CDKs thus play a dual role in regulating DNA replication initiation that is central to the prevention of re-replication: They inhibit the formation of new pre-RCs by phosphorylating ORC, Cdc6, and free Cdt1, Mcm2-7, while activating existing pre-RCs via phosphorylation of the down-stream factors Sld2 and Sld3, which promotes their physical interaction with the tandem BRCT repeat-containing protein Dpb11.
Mcm2-7 double hexamer bound to circular 1 kb origin-containing DNA visualized by transmission electron microscopy after tungsten rotary shadow casting.
Formation of the Sld3-Dpb11-Sld2 complex is only transiently required for origin activation as these factors are not present at elongating replication forks. Yet, how they actually promote origin activation is unknown. Cdc7·Dbf4 phosphorylation promotes origin firing by directly phosphorylating chromatin-bound Mcm2-7 complexes, which presumably activates the helicase activity of Mcm2-7. How this activation is achieved is not clear, but Cdc7·Dbf4-dependent phosphorylation might induce conformational changes in Mcm2-7 that de-inhibit the helicase activity, and/or might promote the association of accessory helicase factors with Mcm2-7 such as Cdc45 and the tetrameric GINS complex.

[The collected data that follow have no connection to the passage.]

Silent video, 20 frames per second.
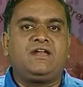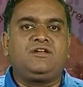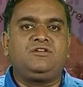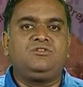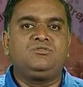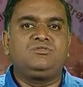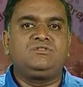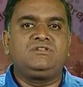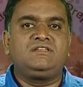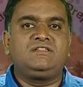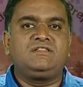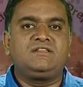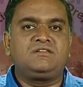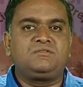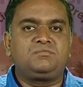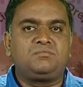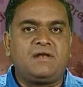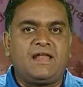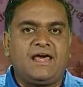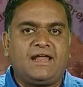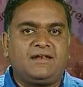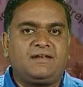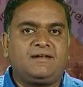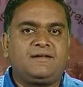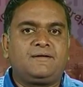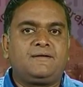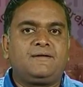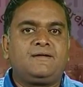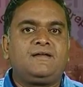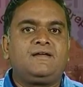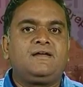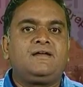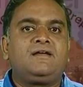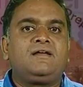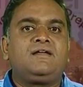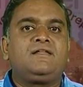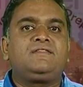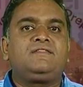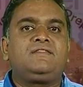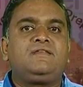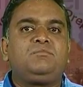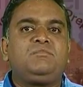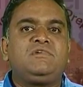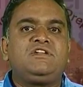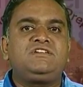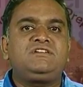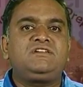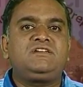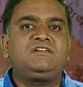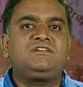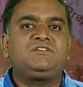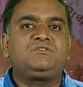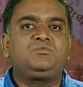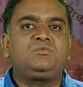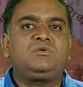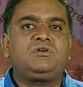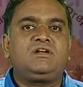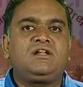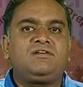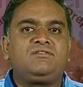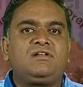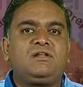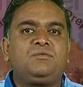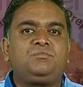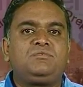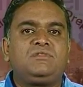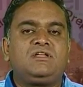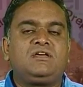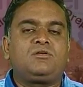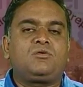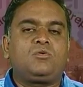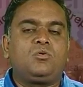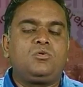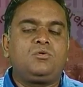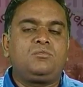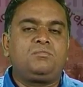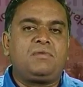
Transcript: and using this plan, the ministries would develop their own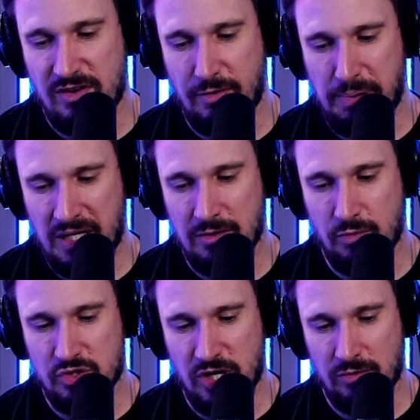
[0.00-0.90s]
of opinion
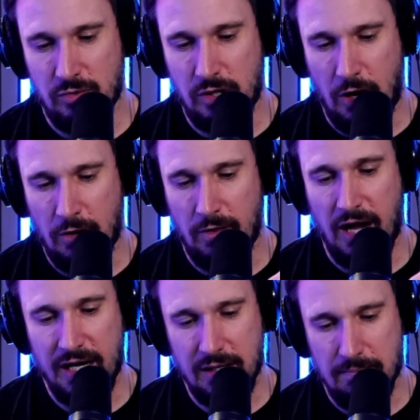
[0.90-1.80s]
with General Carl
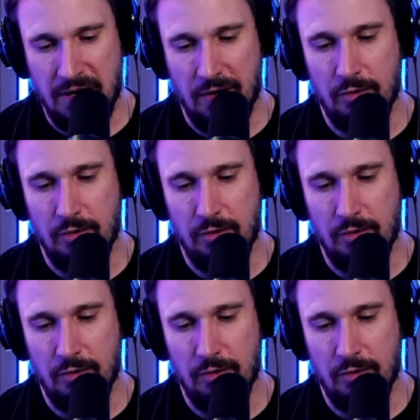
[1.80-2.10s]
Eikenberry,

A major challenge will therefore be to define the determinants of Mcm2-7 activation in vitro, which will give insight into the mechanisms that regulate the Mcm2-7 helicase, into the structure and composition of the active form of the Mcm2-7 helicase, and into the mechanism of DNA unwinding by Mcm2-7. This information is critical for understanding the architecture of the eukaryotic replisome, at the center of which acts the Mcm2-7 helicase.